After snapping a seven-day losing streak yesterday, U.S. stock futures are pointing lower this morning. The culprit continues to be the pace of the global economic recovery. Asian and European markets were down after yesterday's release of the Institute for Supply Management Non-Manufacturing Index.
While the service sector grew in June for the sixth consecutive month, the pace slowed to 53.8 percent, down from 55.4 percent in May - and below expectations of 55. In the glass half-full camp, the service sector is expanding and the June level is above the 10-year average of 53. On the half-empty front, the employment index showed contraction at 49.7 percent. The ISM summed up the results by saying that "respondents comments are mostly positive about business conditions; however, there is concern about the effect of employment on the economic recovery."
And now a pause to re-frame the 2010 heat wave for the economy. Investors have been gripped by fear and panic for over a month. The big issues are: a US "double-dip" recession, the banking crisis in Europe, China's economic slowdown, and worries over government policy mistakes that could accelerate any of the above.
While we could see a double-dip, I think it's a remote possibility. Yes, the U.S. economy is slowing and the Chinese economy is also softening, but as I run through the various scenarios, it still appears that the U.S. and global recoveries will remain in place, but the pace will moderate.
Still, downside risks persist in this uncertain environment.
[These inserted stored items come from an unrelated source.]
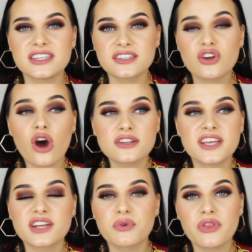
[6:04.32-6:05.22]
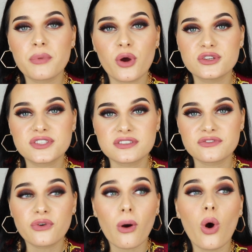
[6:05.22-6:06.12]
in contact with a person
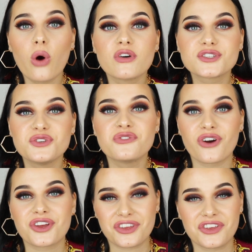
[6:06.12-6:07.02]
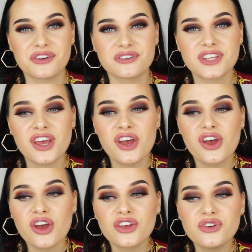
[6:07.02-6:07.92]
for over 2 fucking years,
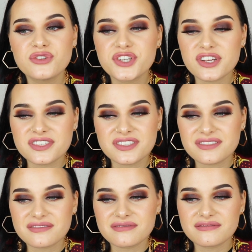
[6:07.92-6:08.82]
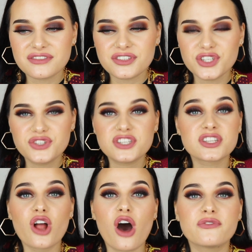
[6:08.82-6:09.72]
you just
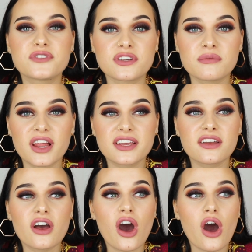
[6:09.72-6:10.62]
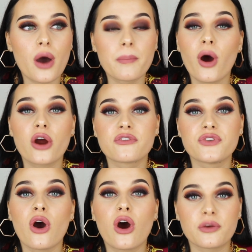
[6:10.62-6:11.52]
love them, like a part of
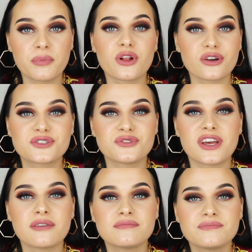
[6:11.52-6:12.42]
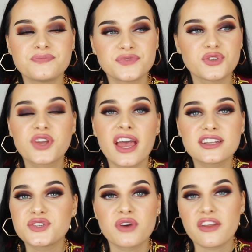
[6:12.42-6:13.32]
your heart belongs to them. You can't
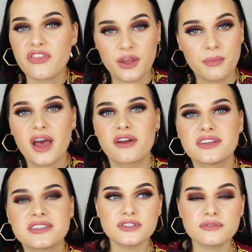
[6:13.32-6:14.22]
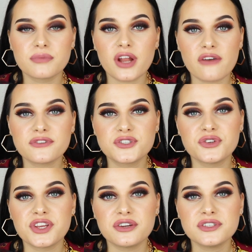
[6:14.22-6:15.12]
do anything about it. But after 2
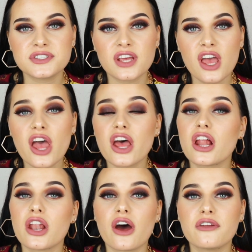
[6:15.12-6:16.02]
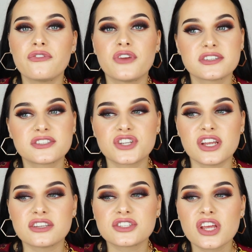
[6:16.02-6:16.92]
years, a lot of things
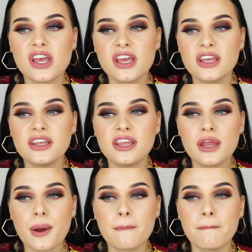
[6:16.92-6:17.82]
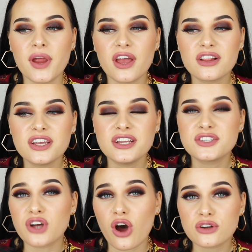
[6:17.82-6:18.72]
changed. He barely
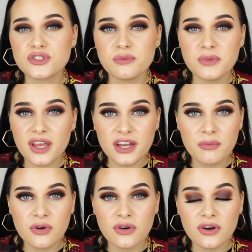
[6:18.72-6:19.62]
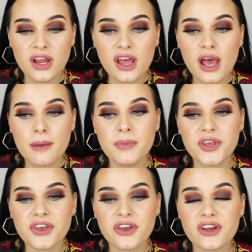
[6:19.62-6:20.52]
talked to me anymore
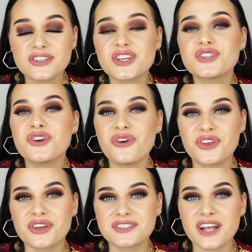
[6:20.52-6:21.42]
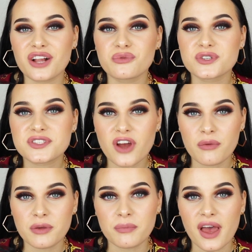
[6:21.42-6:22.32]
because Tokio Hotel was
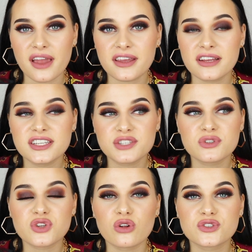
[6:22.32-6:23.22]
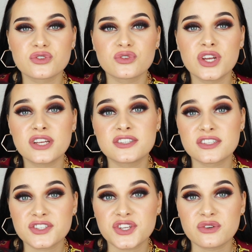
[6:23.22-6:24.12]
coming back, and this was also his
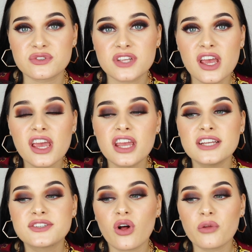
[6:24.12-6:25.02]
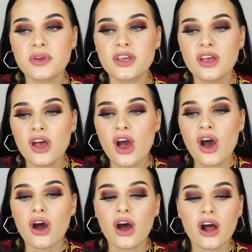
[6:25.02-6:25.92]
excuse. He told me,
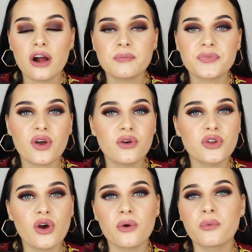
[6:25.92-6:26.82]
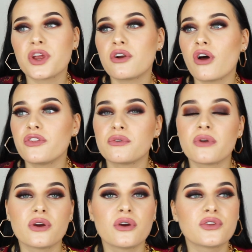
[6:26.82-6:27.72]
oh no, we're on the
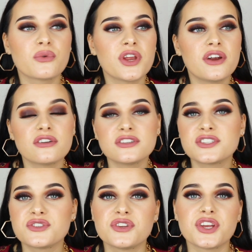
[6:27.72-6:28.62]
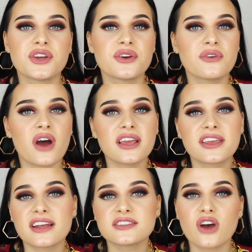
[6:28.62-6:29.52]
road, we're on the studio, I
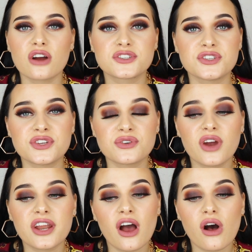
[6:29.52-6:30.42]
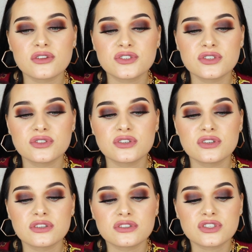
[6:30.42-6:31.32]
can't talk to you. And I also
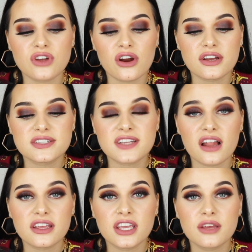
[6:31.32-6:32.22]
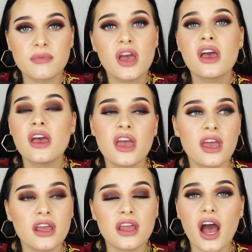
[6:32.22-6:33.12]
started telling him,
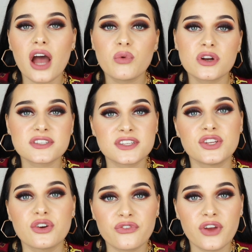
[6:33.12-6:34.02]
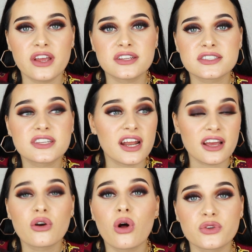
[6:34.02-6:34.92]
hey, I want to see your face, can I
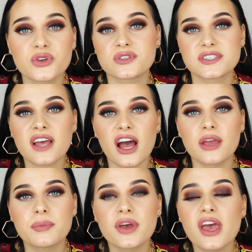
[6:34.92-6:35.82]
call you on Skype?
I return to last week's jobs report, which presented the major obstacle for the U.S. economy. Without improvements in the labor market, we'll be stuck with a moribund recovery, highlighted by fears of deflation.
On some level, we knew that the hangover from the 20-year credit binge would be painful. The legacy of that binge is the deep problems that will limit economic growth in the near-term. In other words, the heat wave for the economy is likely to persist. Drink lots of water and try to stay cool.